A proposta de Orçamento do Estado (OE) para 2025 apresentada pelo governo exclui «completamente» os modos de mobilidade ativa, como o andar a pé e o uso da bicicleta.
A proposta de Orçamento do Estado (OE) para 2025 apresentada pelo governo foi recebida com decepção por parte da MUBi – Associação pela Mobilidade Urbana em Bicicleta, ao excluir «completamente» os modos de mobilidade ativa, como o andar a pé e o uso da bicicleta.
«Este é um retrocesso, sendo a primeira vez em vários anos que a mobilidade ativa não recebe qualquer apoio financeiro no principal instrumento orçamental do Estado», considera a MUBi, em nota enviada hoje às redações.
Nos orçamentos anteriores, as Estratégias Nacionais para a Mobilidade Pedonal e em Bicicleta (ENMAC 2020-2030 e ENMAP 2030) tinham recebido uma alocação de um milhão de euros, valor que já era considerado insuficiente para alcançar as metas nacionais de redução do uso do automóvel.
No entanto, em 2024, diz a MUBi, o Grupo Parlamentar do PSD propôs um aumento significativo para seis milhões de euros no financiamento da ENMAC.
Para Rui Igreja, coordenador do núcleo de políticas públicas da MUBi, esta lacuna no OE2025 «demonstra uma falta de coerência entre o discurso do governo e a sua ação concreta em relação à mobilidade sustentável».
Até ao final da década, estima-se que mais de mil milhões de deslocações pendulares sejam feitas anualmente através de modos ativos, exigindo uma transformação substancial nas infraestruturas e políticas de mobilidade urbana.
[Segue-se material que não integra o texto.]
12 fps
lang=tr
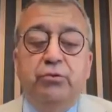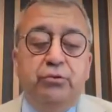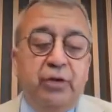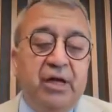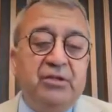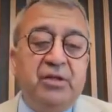bu
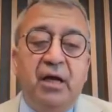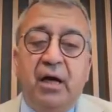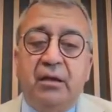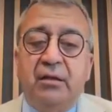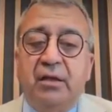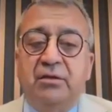süreçler
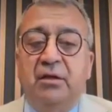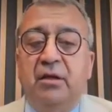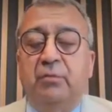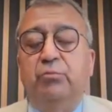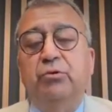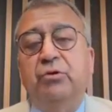
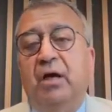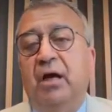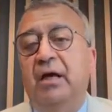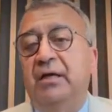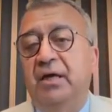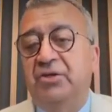atlatılır,
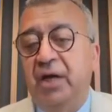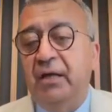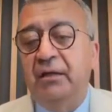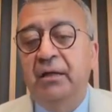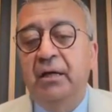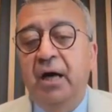mutlaka geçer
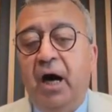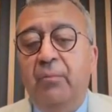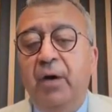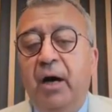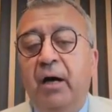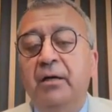
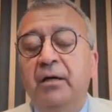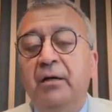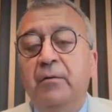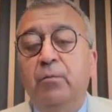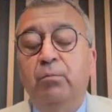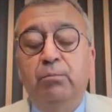ama
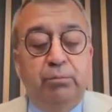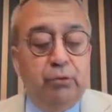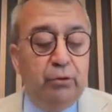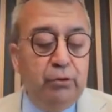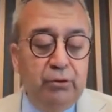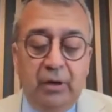
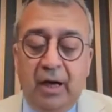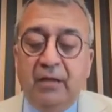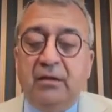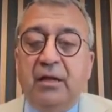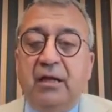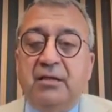bu
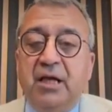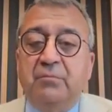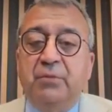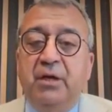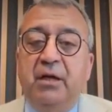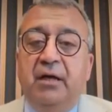alınan
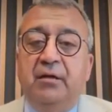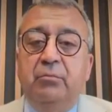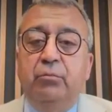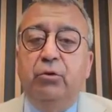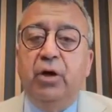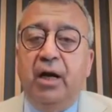
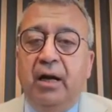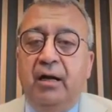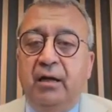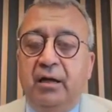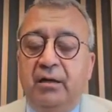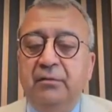tedbirlerin, bu
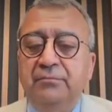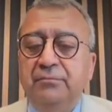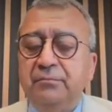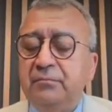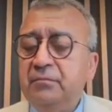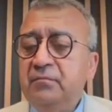kararların
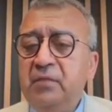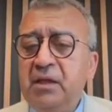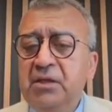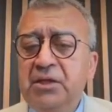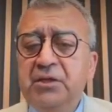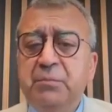
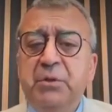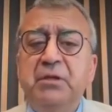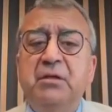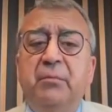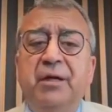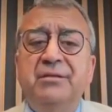hiçbir
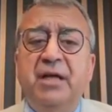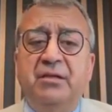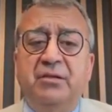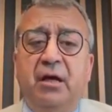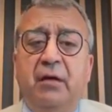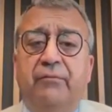zaman
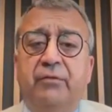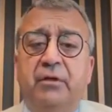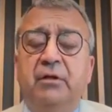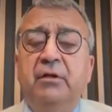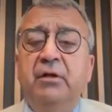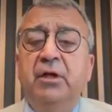tek
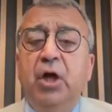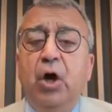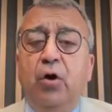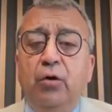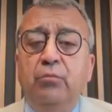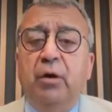taraflı
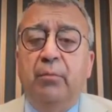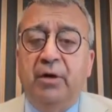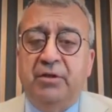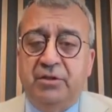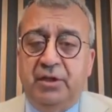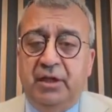
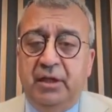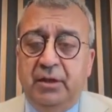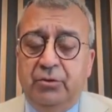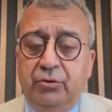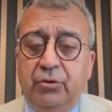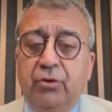olmaması
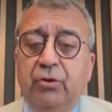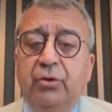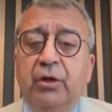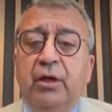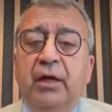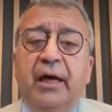
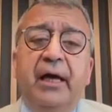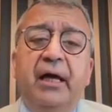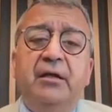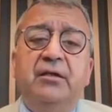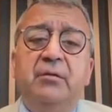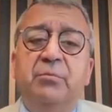gerekiyor.
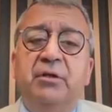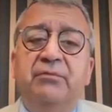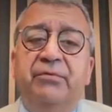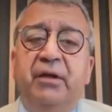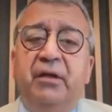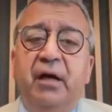Eğer ki bir
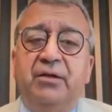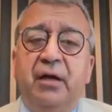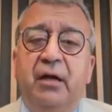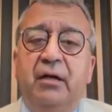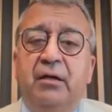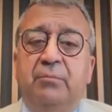
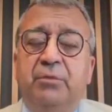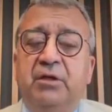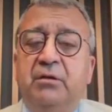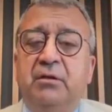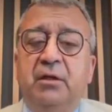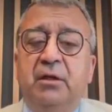fedakarlık,
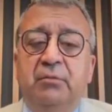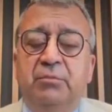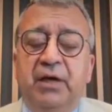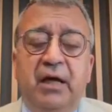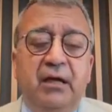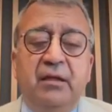bir
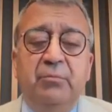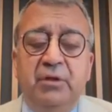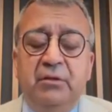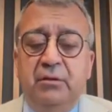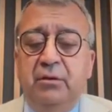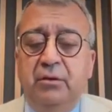bir yerde
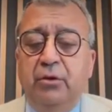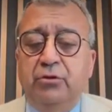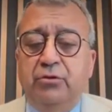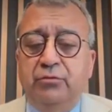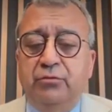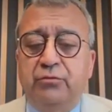bir
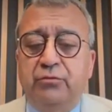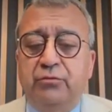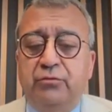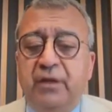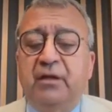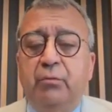e,
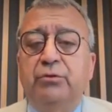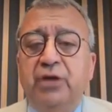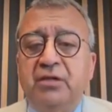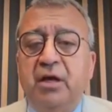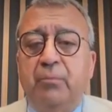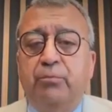
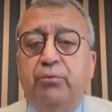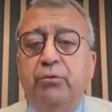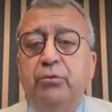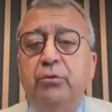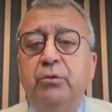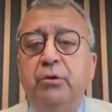özveride
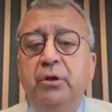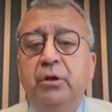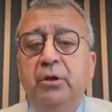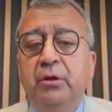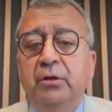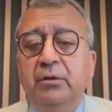bulunacaksak
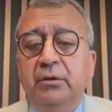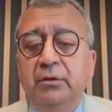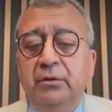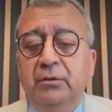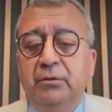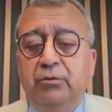bu
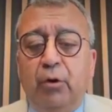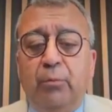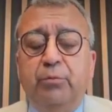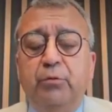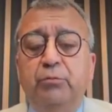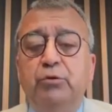e,
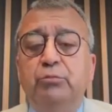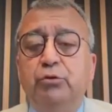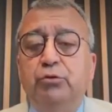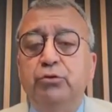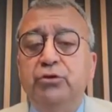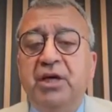toplumun
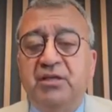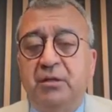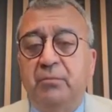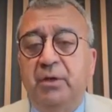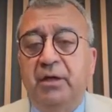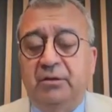bütün
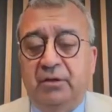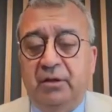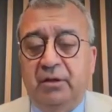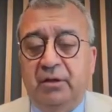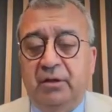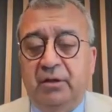kesimleri
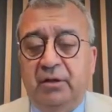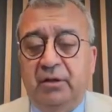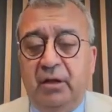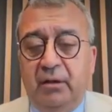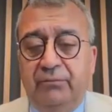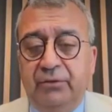tarafından
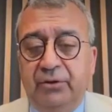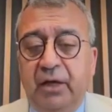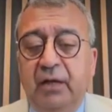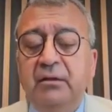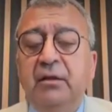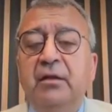
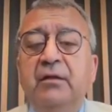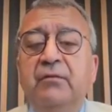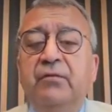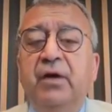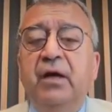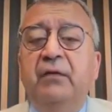tarafından
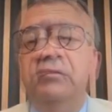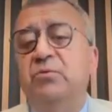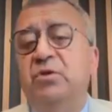ve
Países como a Irlanda, com metade da população de Portugal, têm investido significativamente neste setor. O orçamento irlandês para 2025 destina um milhão de euros por dia (360 milhões por ano) para melhorar as condições de segurança e conforto para a mobilidade ativa, representando 9,2por cento do orçamento total para transportes.
Embora o OE 2025 contemple investimentos em transportes públicos, a MUBi alerta que estes devem ser articulados com medidas de promoção da mobilidade ativa e desincentivo ao uso do automóvel, algo que ficou de fora da proposta. Incentivar o uso da bicicleta e o andar a pé é crucial não só para a redução das emissões dos transportes em mais de 5por cento anualmente, como para promover a saúde pública, reduzir a poluição do ar e criar empregos verdes.
A MUBi apelou aos partidos políticos na Assembleia da República para que tragam a mobilidade ativa para o centro das discussões orçamentais. A associação apresentou um conjunto de 16 medidas prioritárias para o OE 2025, esperando que muitas sejam consideradas nas negociações e possam contribuir para uma transição mais justa e sustentável nas cidades portuguesas. Entre as medidas, destaca-se a criação de um programa nacional de apoio ao desenvolvimento de Planos de Mobilidade Urbana Sustentável (PMUS), intervenções no espaço público para reduzir o risco rodoviário e a inclusão dos sistemas de bicicletas partilhadas nos passes intermodais gratuitos.
Rui Igreja sublinhou que «há uma completa incongruência entre o que o governo faz com o principal instrumento financeiro e o seu discurso sobre mobilidade. O executivo deve liderar pelo exemplo e mostrar que modos de transporte mais sustentáveis, como a bicicleta e o andar a pé, são uma prioridade nas políticas nacionais».